Figure 3.

The infection of pulmonary ECs by SARS-CoV-2 in SARS-CoV-2 infected non-human primates and patients who died from severe COVID-19. (A) Representative image (left panel, n = 3) shows colocalization (yellow, arrows) of SARS-CoV-2 (green) and CD31 (red) in the lung of an African green monkey (AGM). Channel separation (right in inset) demonstrates that the SARS-CoV-2 and CD31 signal form an identical pattern, and that there is no autofluorescence (blue) in these areas. Quantitative analysis of SARS-CoV-2-infected endothelial cells in the lung of Naïve and infected AGM (right panel). Multilabel immunofluorescence histochemistry was used to quantify the proportion of SARS-CoV-2 positive CD31+ endothelial cells in total infected cells in the lung of AGMs (PA16, PA20 and PA24). White=DAPI, green=SARS-CoV-2, red=CD31, and blue=autofluorescence. *P < 0.05 vs naïve monkeys by one tail student T test (B) Representative RNAscope image of SARS-CoV-2 and CD31 RNA in the lung of infected AGM (n = 3).
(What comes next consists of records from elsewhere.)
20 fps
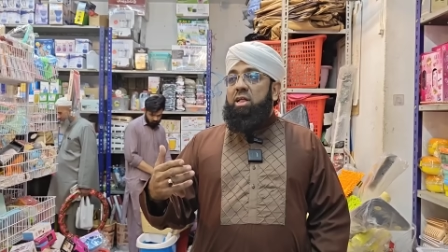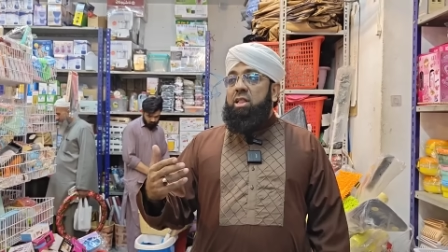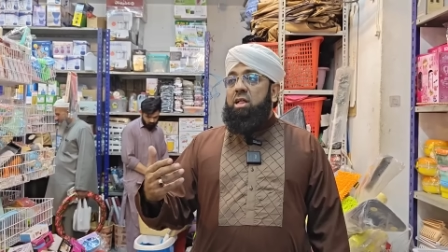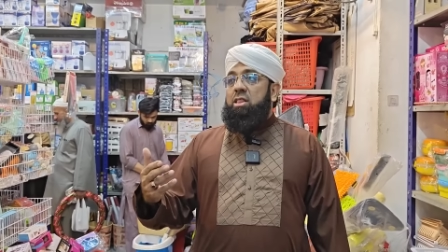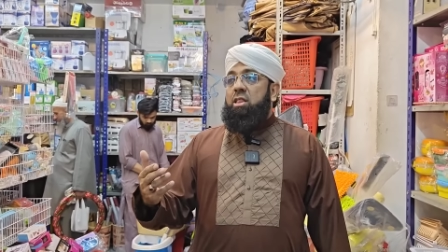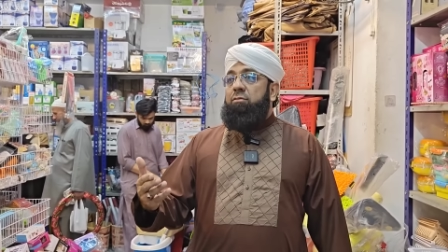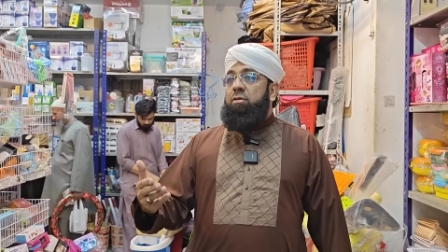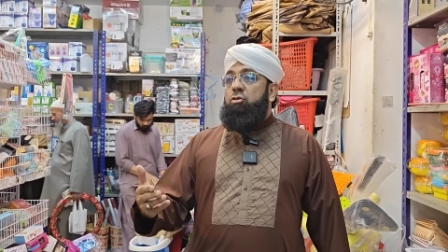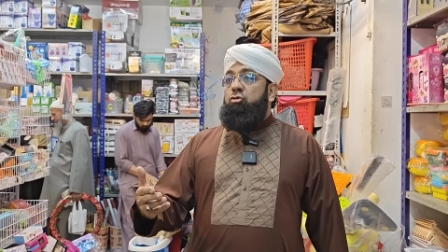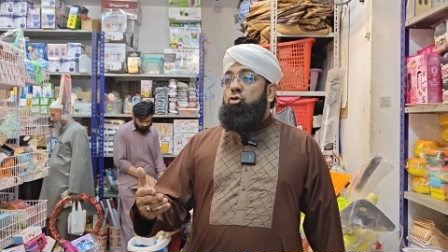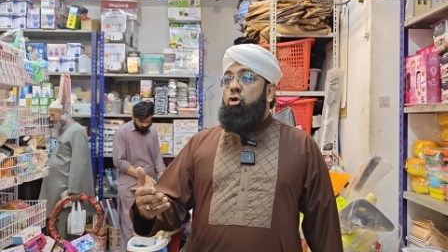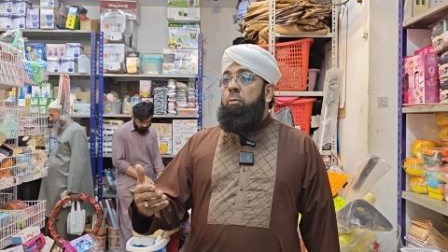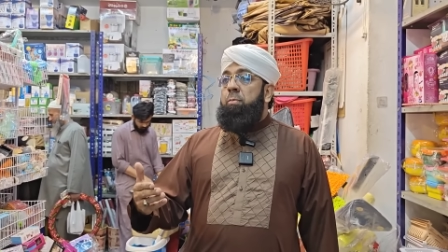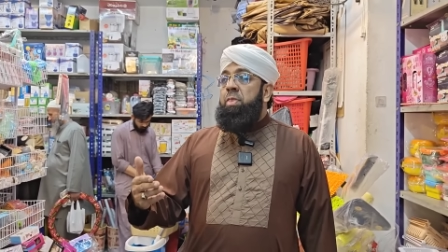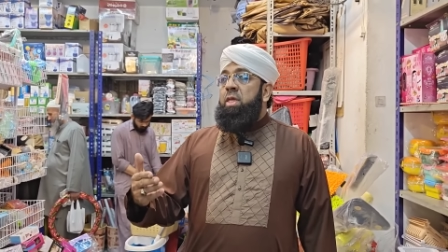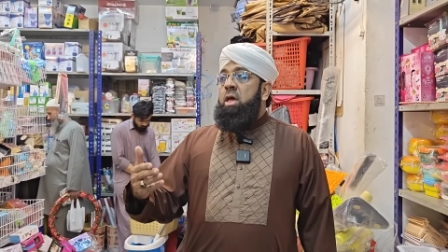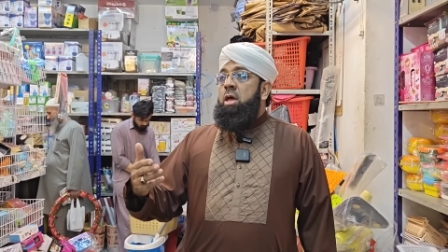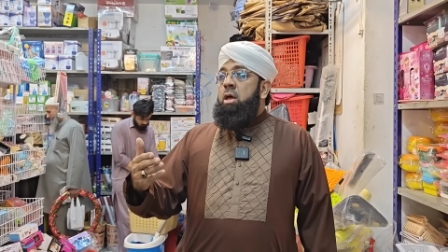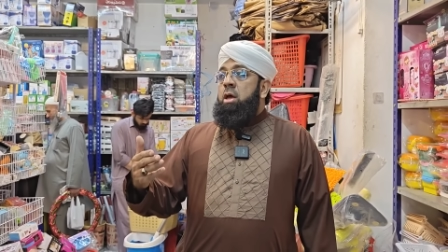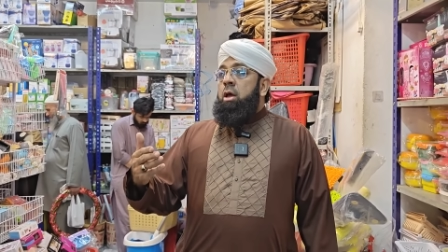ज्यादा तवज्जो
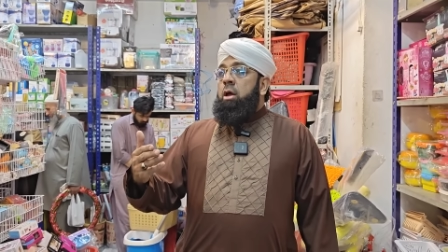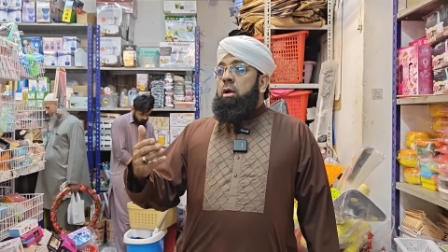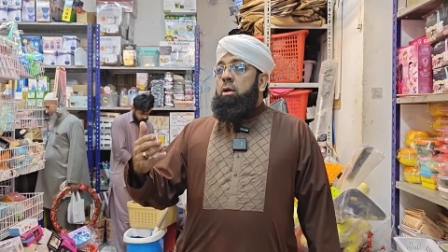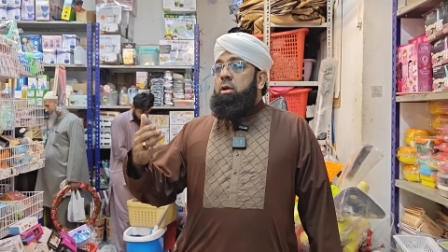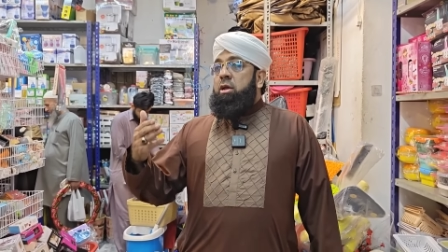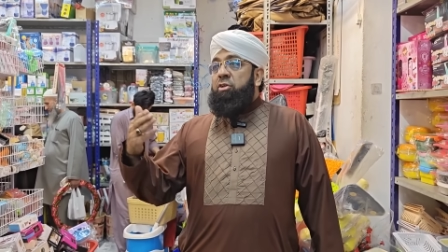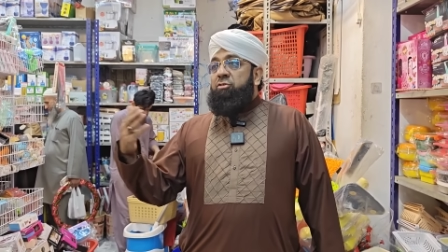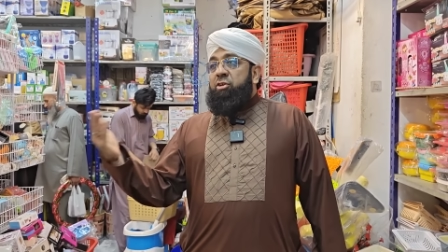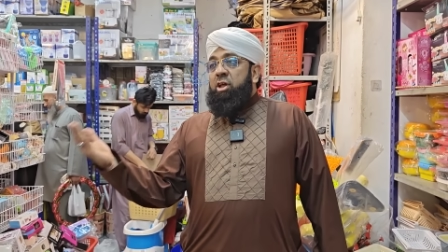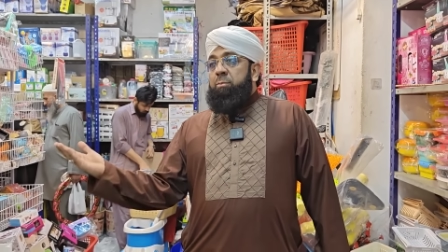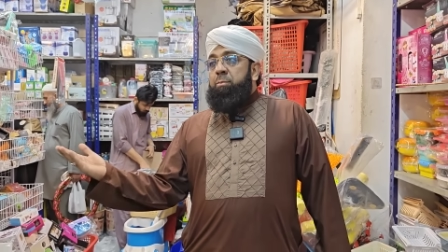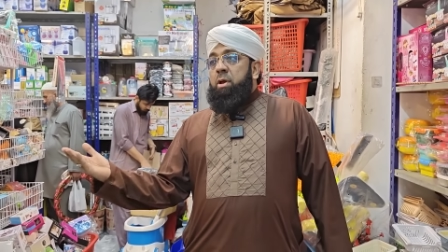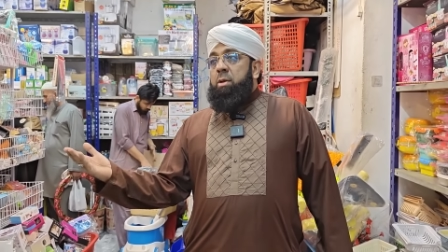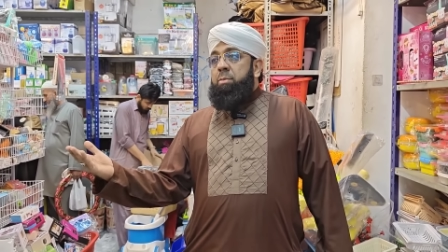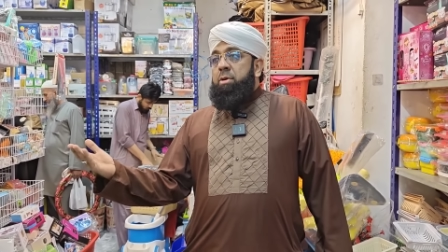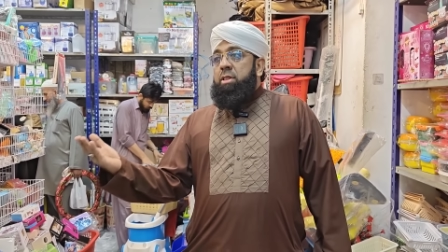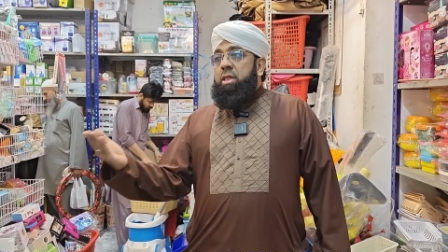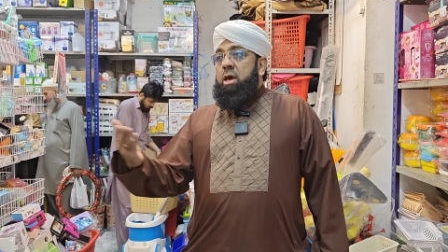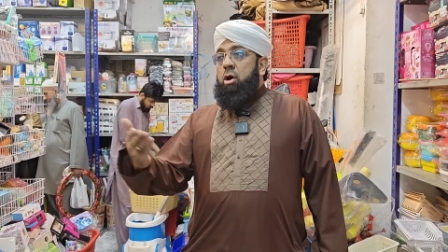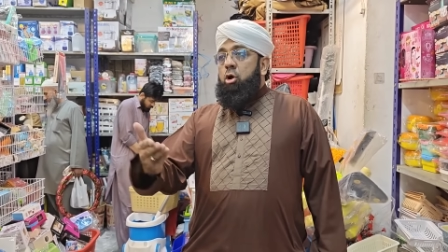किचन
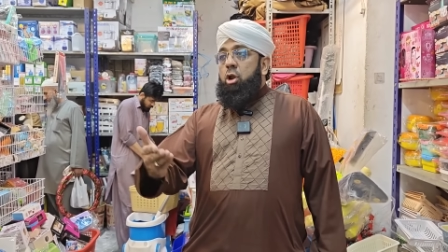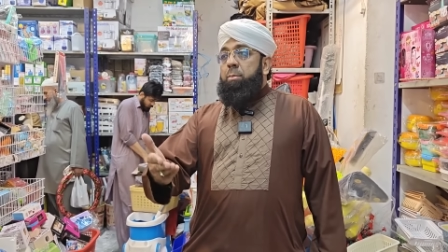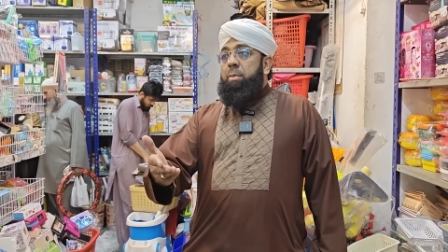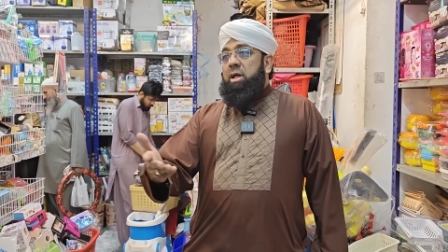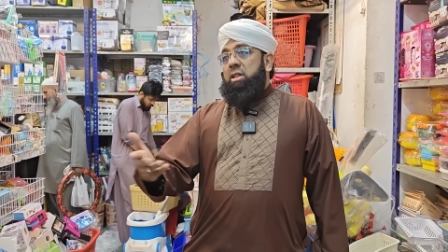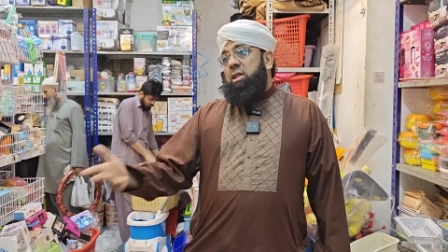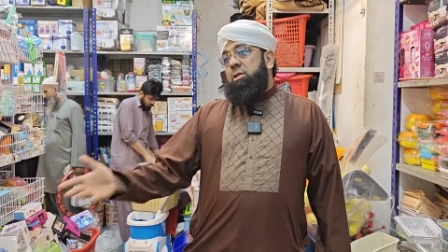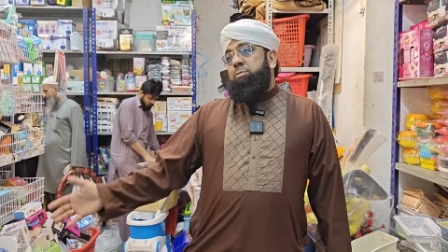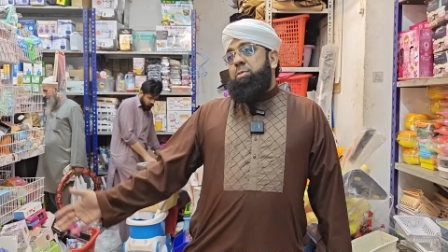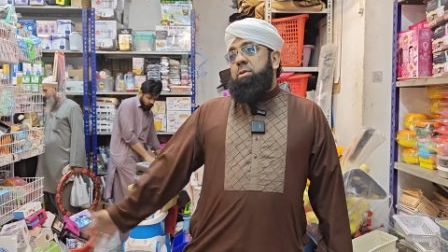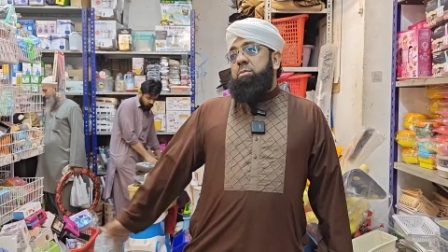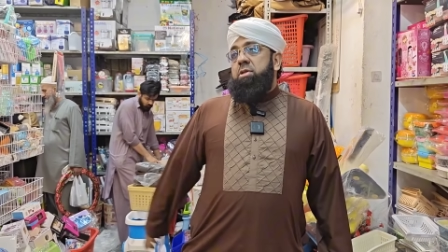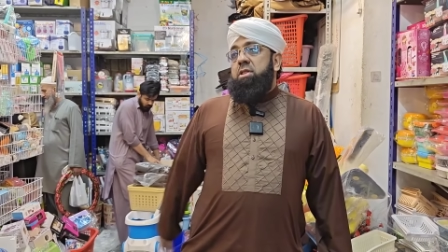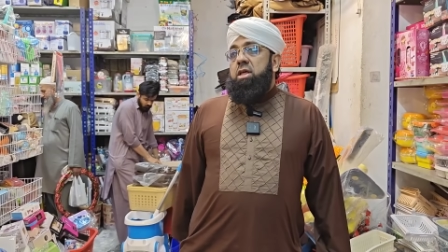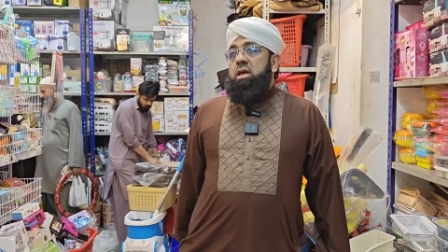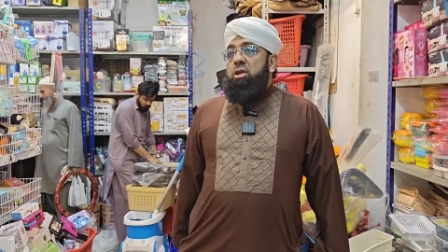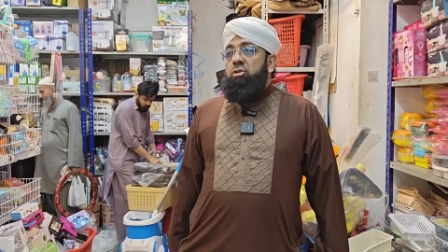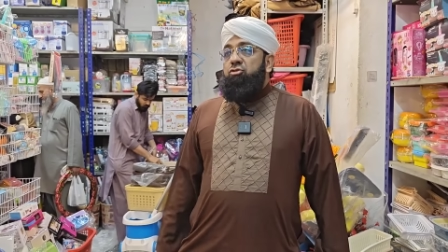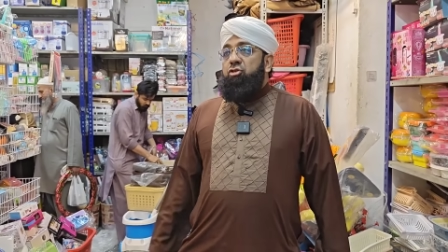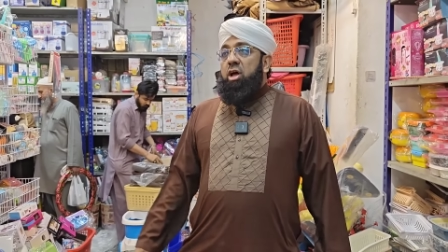पर भी दें और इबादत पर भी
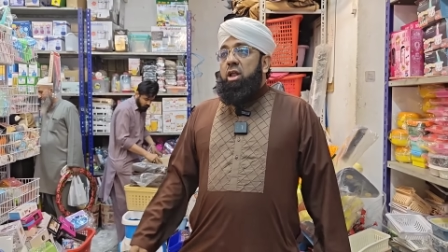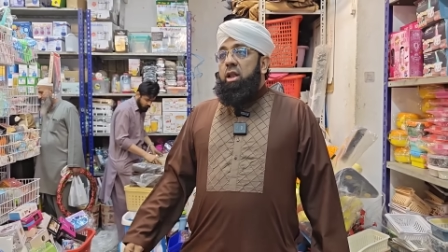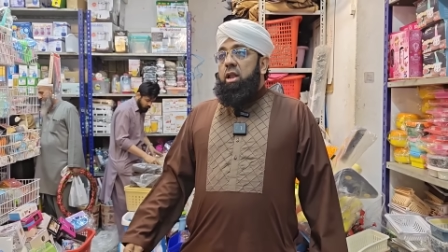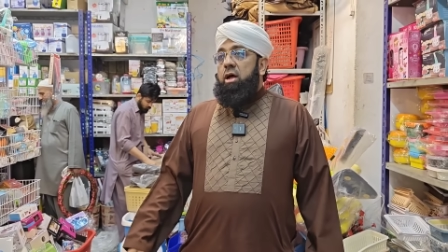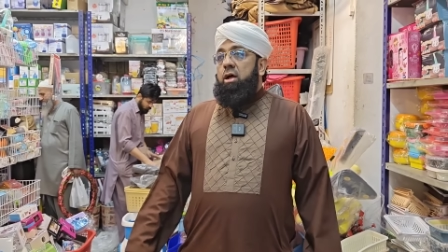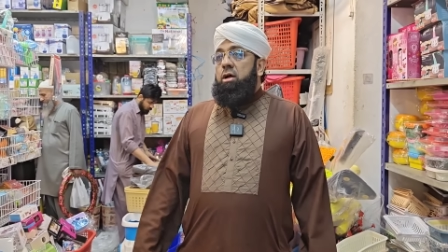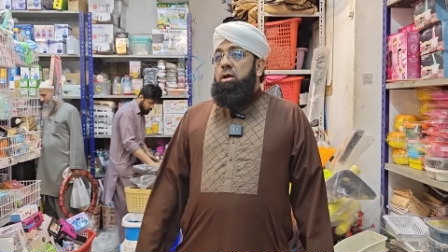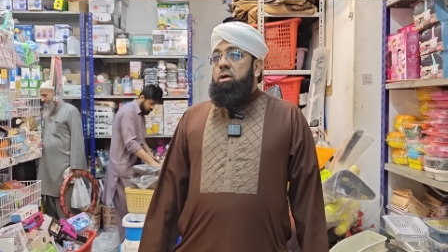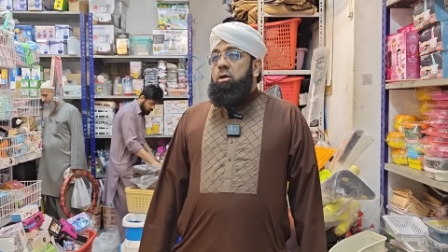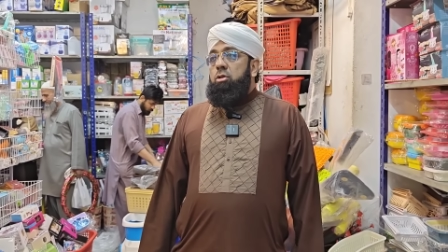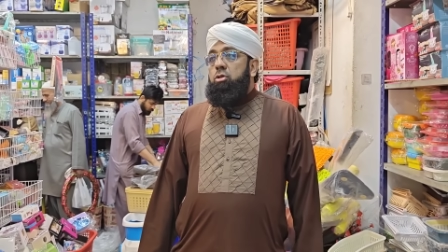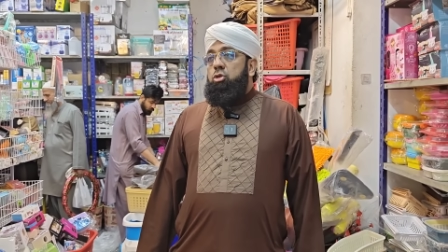दें इनशाला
Yellow arrows: co-localization of Spike (shown in red) with CD31 (shown in light blue) RNA signal (shown in purple). (C) Colocalization of SARS-CoV-2 with CD31 in two cells (arrows) of a patient that died from COVID-19 (Case 3). Channel separation distinguishes true signal from red blood cells (arrowheads) that lack nuclei (DAPI channel) and can be seen in the autofluorescent/empty channel (blue). (D) RNAscope of SARS-CoV-2 RNA (red, black arrow) in the lung of the decreased COVID-19 patient (Case 3) (E) RNAscope of SARS-CoV-2 RNA (red) and CD31 RNA (green) in the lung of Case 2 and Case 1. Co-localization of SARS-CoV-2 RNA with CD31 was found in the lung of Case 2 patient (left panel) but not Case 1 patient (right panel). Yellow arrows: co-localization of Spike (showing in red) with CD31 (shown in light blue) RNA signal (shown in purple).